An employment verification letter from American Airways is circulating on Reddit and gathering consideration due to how low beginning wages are for some newly employed flight attendants. The letter, which states a brand new American Airways flight attendant may have a projected annual wage of $27,315 earlier than incentives and taxes are collected, has sparked conversations about honest wages for flight attendants and the way inflationary worth hikes are making life unaffordable for a lot of People—even when the financial system and labor markets look good on paper.
The union that represents American Airways employees, known as the Affiliation of Skilled Flight Attendants, verified the authenticity of the letter, CNN reported, which is issued for potential landlords or different providers the place flight attendants have to confirm their employment and revenue.
Whereas the wage listed within the letter is above the federal poverty line of $15,060 for a single-person family, that determine doesn’t mirror the true value of dwelling on a nationwide degree, which might be a lot greater in main metropolitan areas.
The union has additionally been calling out the low beginning pay, which for a single-income family, meets the qualification standards for the federal Supplemental Diet Help Program (SNAP), or food-stamp advantages, in a number of states together with Massachusetts and New York.
The union can be calling consideration to a rising difficulty of “company greed” by drawing comparisons between the wages an flight attendant can earn versus what the corporate’s CEO, Robert Isom, earns.
The beginning wage for a brand new flight attendant is about $27,000 per 12 months, which is only a fraction of the CEO’s $31.4 million earned final 12 months–an quantity 1,162 instances larger than the earnings of a brand new attendant.
American Airways didn’t instantly reply to Fortune’s request for remark.
To make sure, a concoction of challenges lie between the union representing American Airways’ flight attendants and administration. Beneath a federal legislation known as the Railway Labor Act, employees and union members within the airline and railroad industries are usually not allowed to go on strike with out permission from the federal government.
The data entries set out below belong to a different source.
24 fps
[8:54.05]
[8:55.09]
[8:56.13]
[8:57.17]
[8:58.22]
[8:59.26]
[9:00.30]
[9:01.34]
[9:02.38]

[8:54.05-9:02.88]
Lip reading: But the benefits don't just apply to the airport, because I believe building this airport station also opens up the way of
Federal mediator teams, just like the Nationwide Mediation Board, may authorize such permission by declaring an deadlock in negotiations between American Airways and the union group, or by permitting the union to pursue a possible strike.
The final contract the union negotiated was signed in 2014, in response to a November replace by the affiliation, and employees have been with out a increase since 2019.
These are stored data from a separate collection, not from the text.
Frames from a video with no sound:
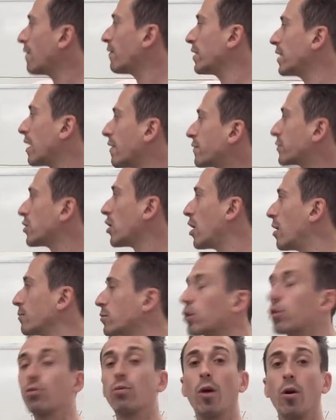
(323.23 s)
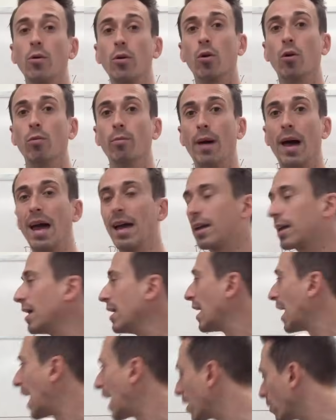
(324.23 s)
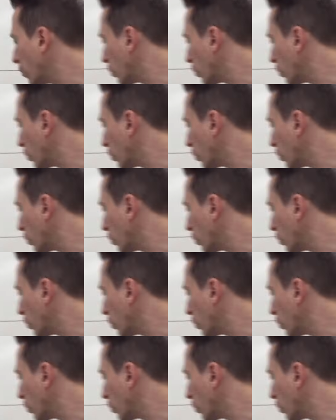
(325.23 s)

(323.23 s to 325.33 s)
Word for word: enough time to throw it all back and itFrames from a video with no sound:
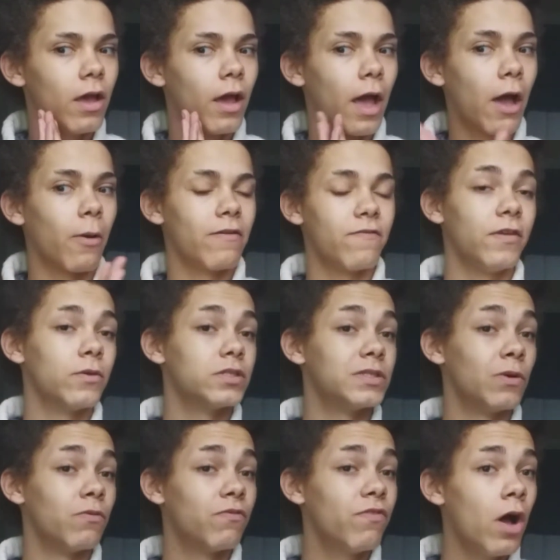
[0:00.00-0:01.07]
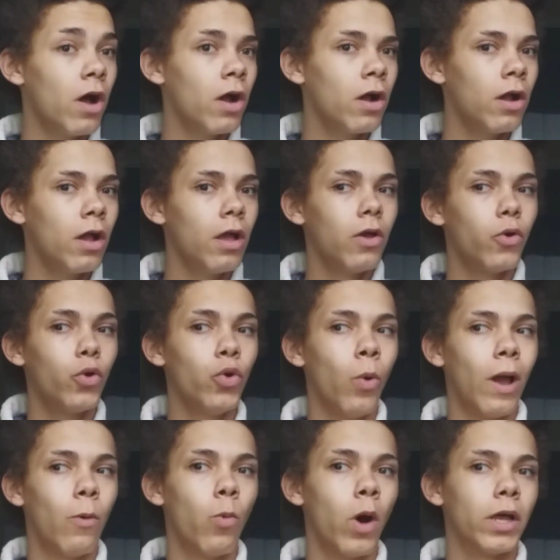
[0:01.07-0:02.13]
how I feel so far, who
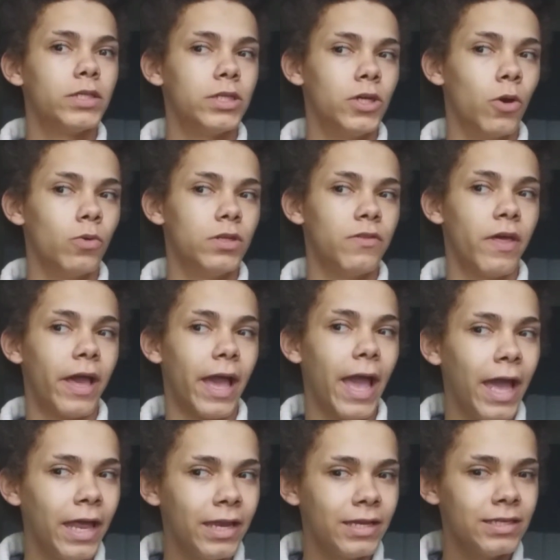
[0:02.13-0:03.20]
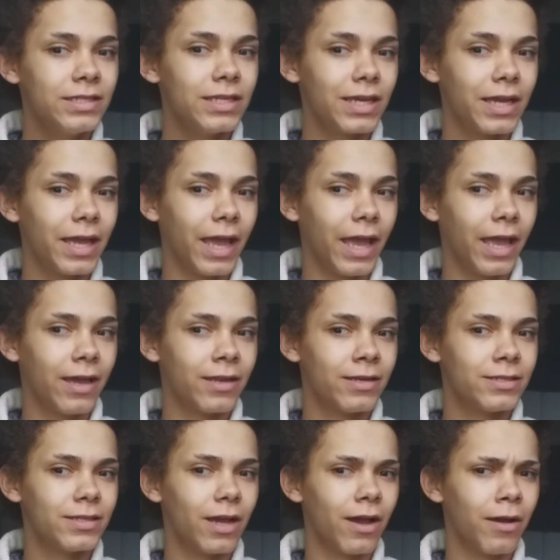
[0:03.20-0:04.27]
I want to go to the end. And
“Flight attendants are front-line employees left shouldering the load of inflation with out the compensation wanted to maintain tempo with the trade,” the affiliation wrote in a press release, and added that attendants’ high quality of life “may very well be improved with a brand new collective bargaining settlement.”
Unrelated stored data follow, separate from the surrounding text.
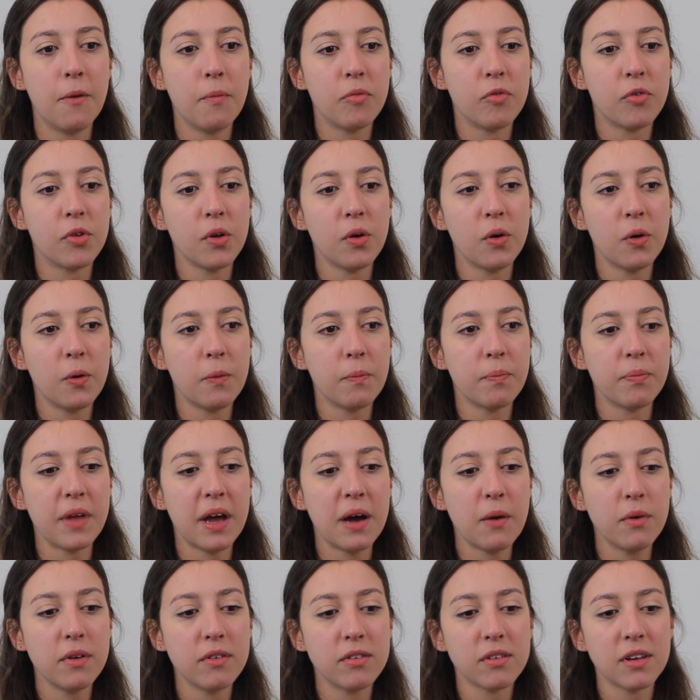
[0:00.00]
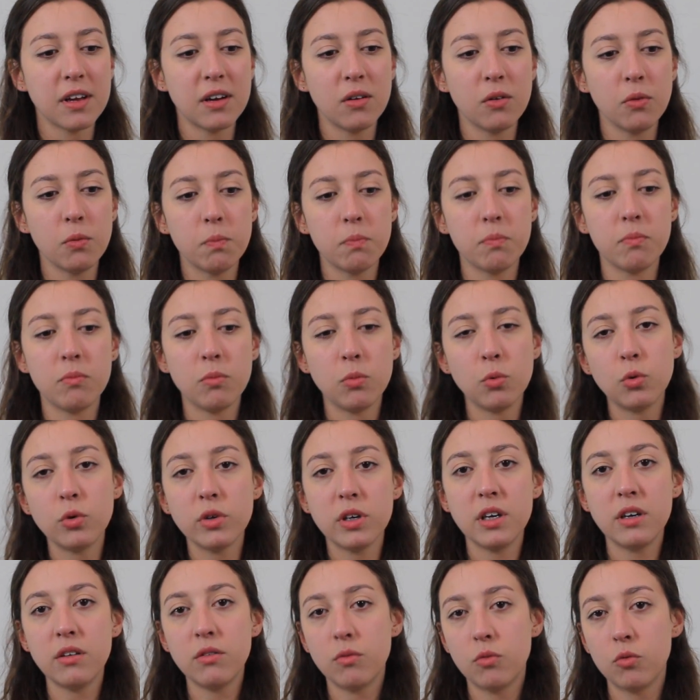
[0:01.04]
So I was kind of
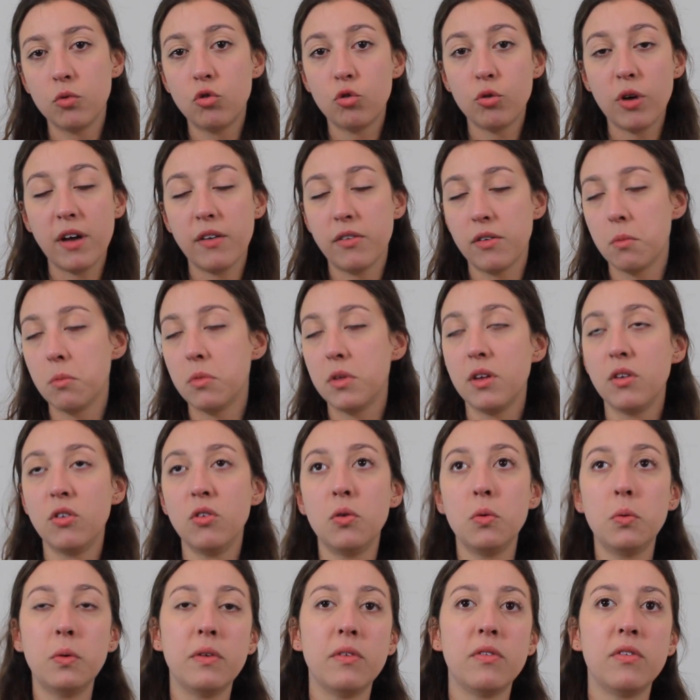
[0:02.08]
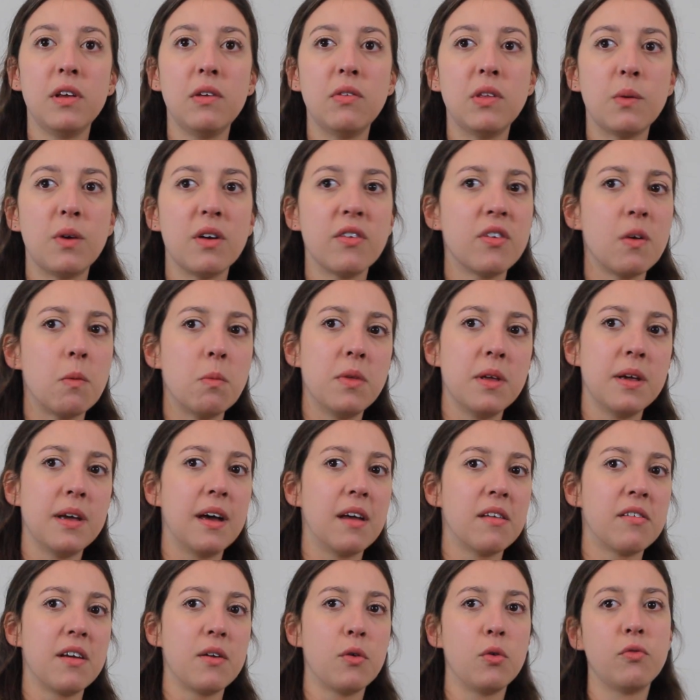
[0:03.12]
looking to try something new and see if there was something
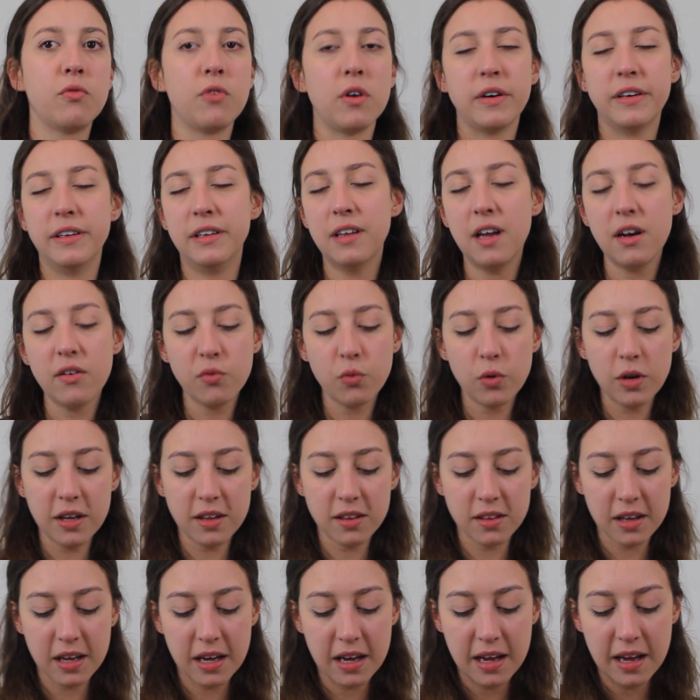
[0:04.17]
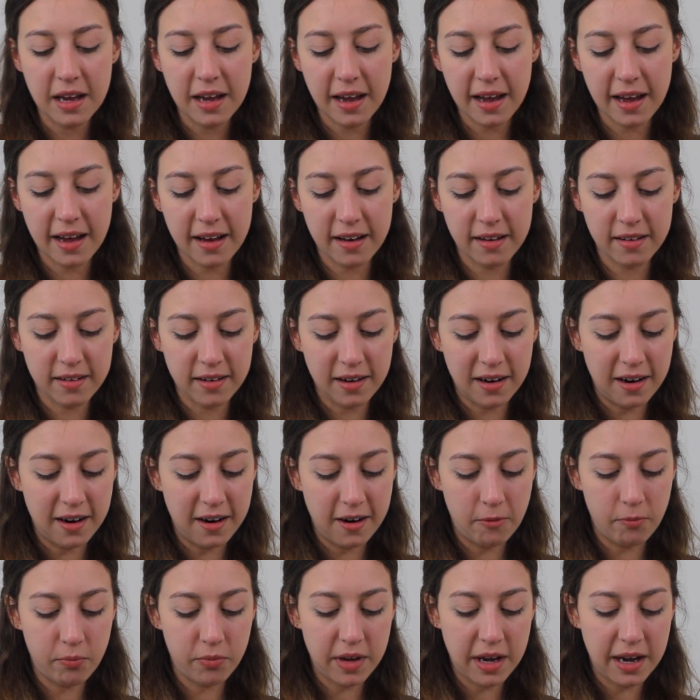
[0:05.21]
else I could fall in love with. And
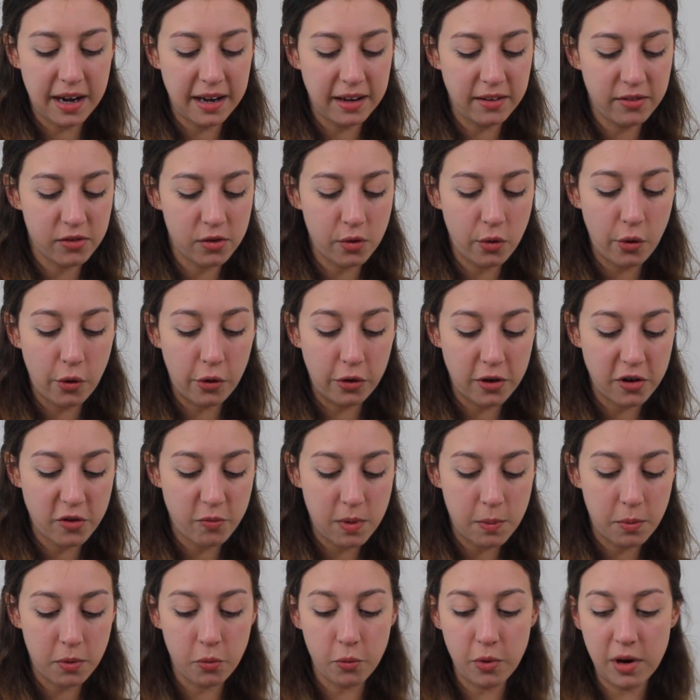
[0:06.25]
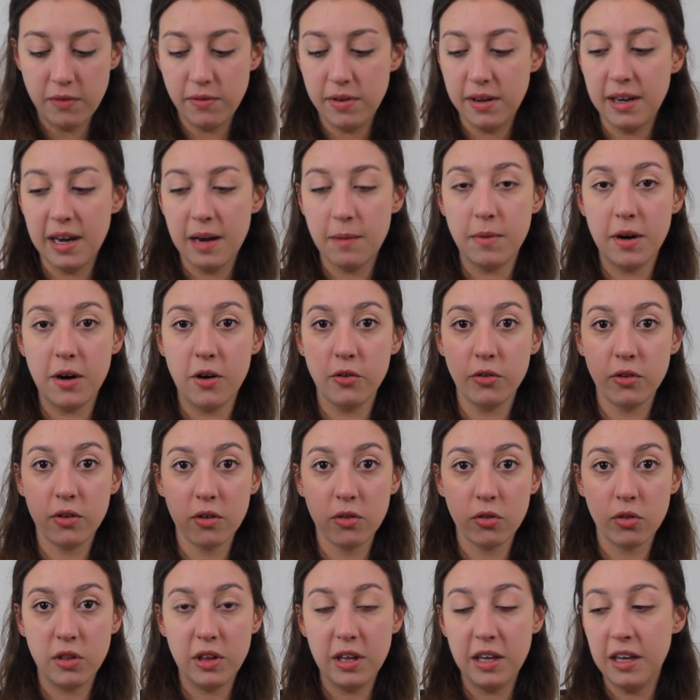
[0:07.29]
I saw a lot of people raving about
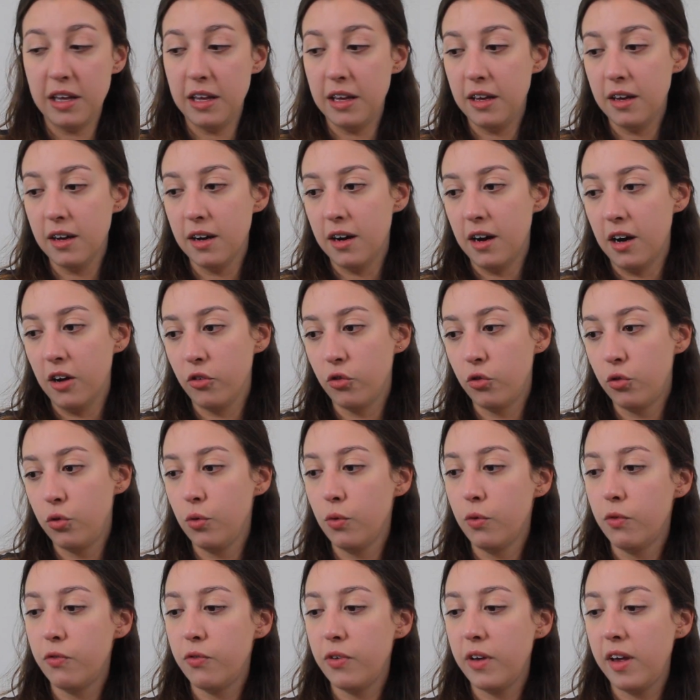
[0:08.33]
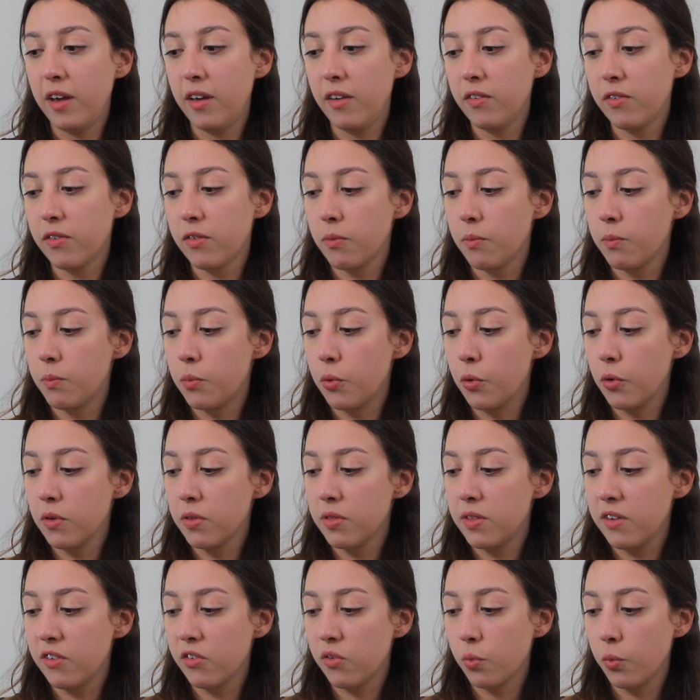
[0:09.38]
the Too Faced Born
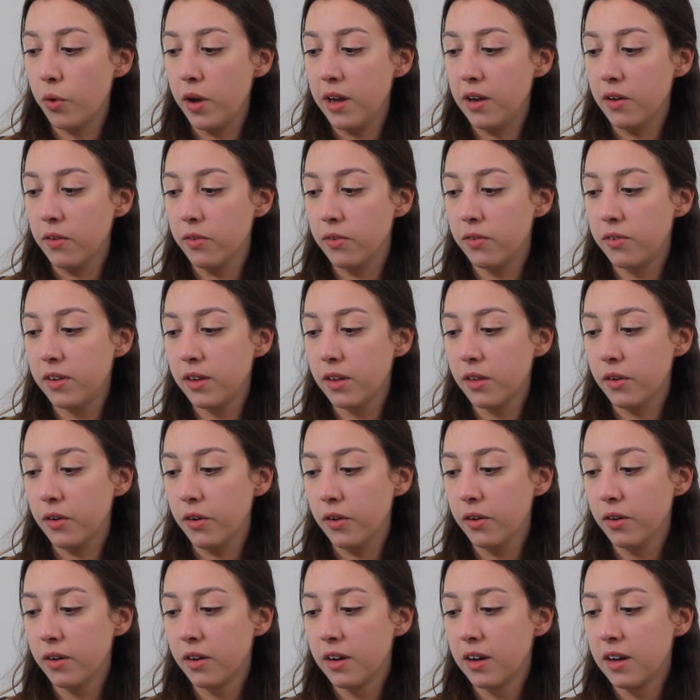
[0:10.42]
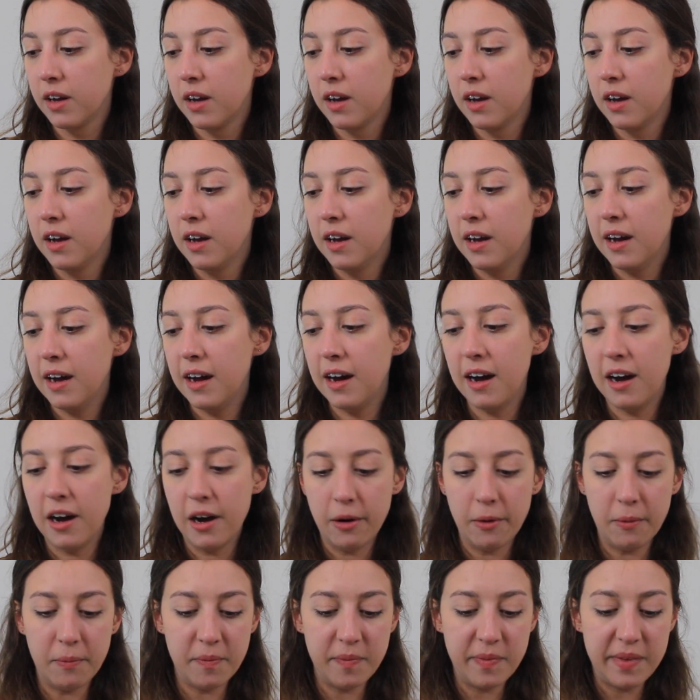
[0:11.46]
This Way concealer.
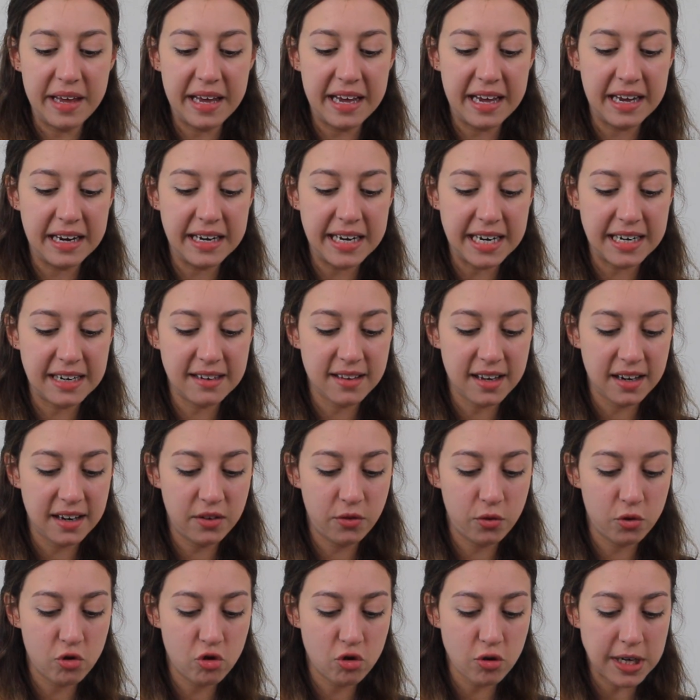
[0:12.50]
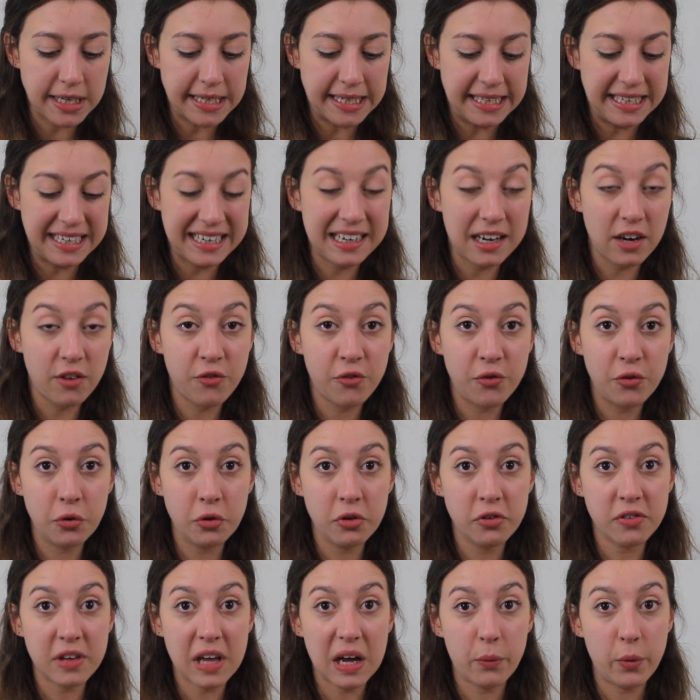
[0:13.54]
And I decided to try it. And at
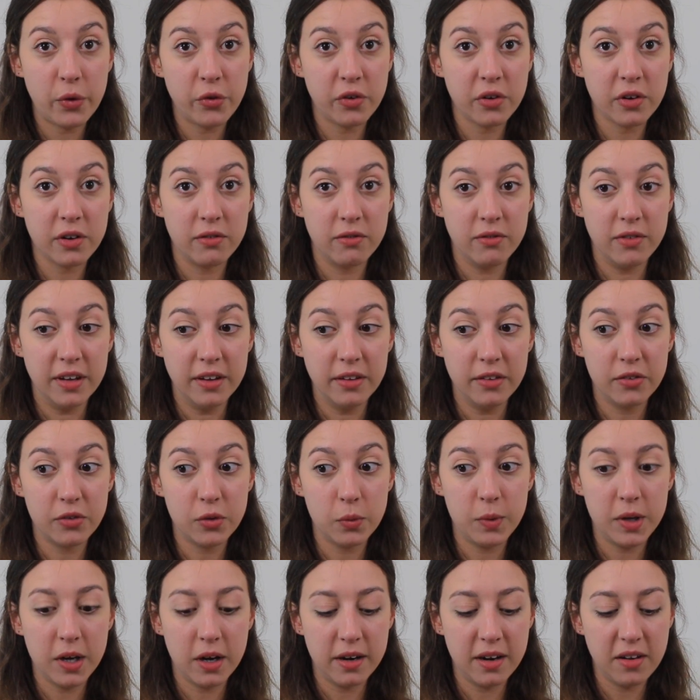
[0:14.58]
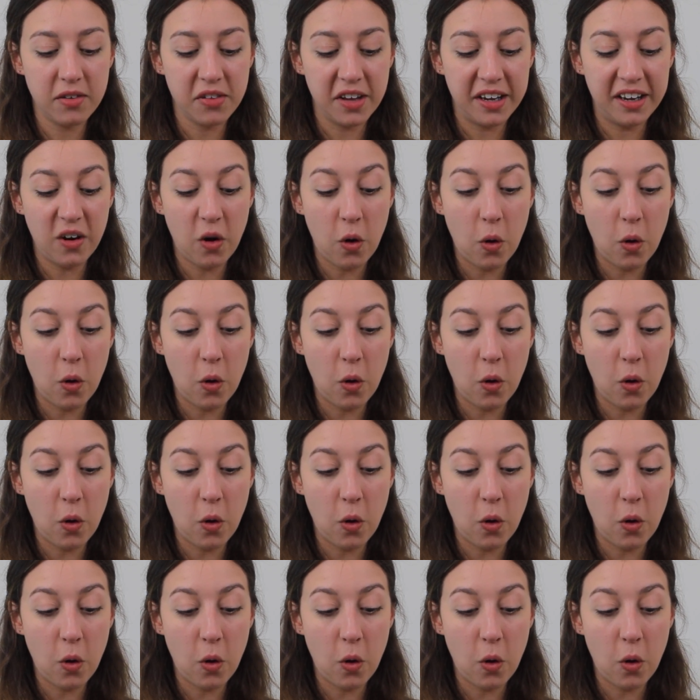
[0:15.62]
first I wasn't convinced. To be honest, I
Lately, the union has been pushing for a brand new contract to lift hourly wages, becoming a member of flight attendants from different airways, together with United Airways, Alaska Airways, and Southwest, that are making related calls for.
Making certain flight attendants are correctly paid is very essential contemplating their work mannequin consists of many hours of unpaid work. On common, full-time flight attendants solely get about 75 hours of hourly pay every month, and pay typically solely formally begins as soon as the aircraft’s doorways shut, somewhat than compensation that additionally accounts for hours after they have to be on the airport or on the aircraft throughout the boarding course of.
“Some of the nerve-racking elements of the flight expertise is throughout the boarding course of,” the union wrote in a Might 20 abstract, including, “but we aren’t paid for this work.”
Securing boarding pay, the union wrote, “is a crucial step in addressing this historic inequity”; different airways have notably been making these adjustments, albeit slowly. In June 2022, Delta Air Traces instituted boarding pay for flight attendants, providing employees half their hourly price throughout boarding, after dealing with threats of a union marketing campaign. Delta, nevertheless, is the one main U.S. airline whose flight attendants are usually not unionized.
The union is now proposing a 33% pay increase with a cap at $91 per hour throughout the first 12 months of a brand new contract, with pay raises of 5%, 4% and 4% for the remaining years of a four-year settlement. It’s additionally calling for retroactive pay raises primarily based on how a lot attendants labored over the last 5 years of negotiations.
American Airways “refused to budge off a high price of $76 per hour, plus boarding pay and different enhancements,” the union wrote within the abstract, however the firm included advantages like boarding pay, greater 401K matching contributions, and revenue sharing on the identical components as pilots in its most up-to-date contract proposal to the union.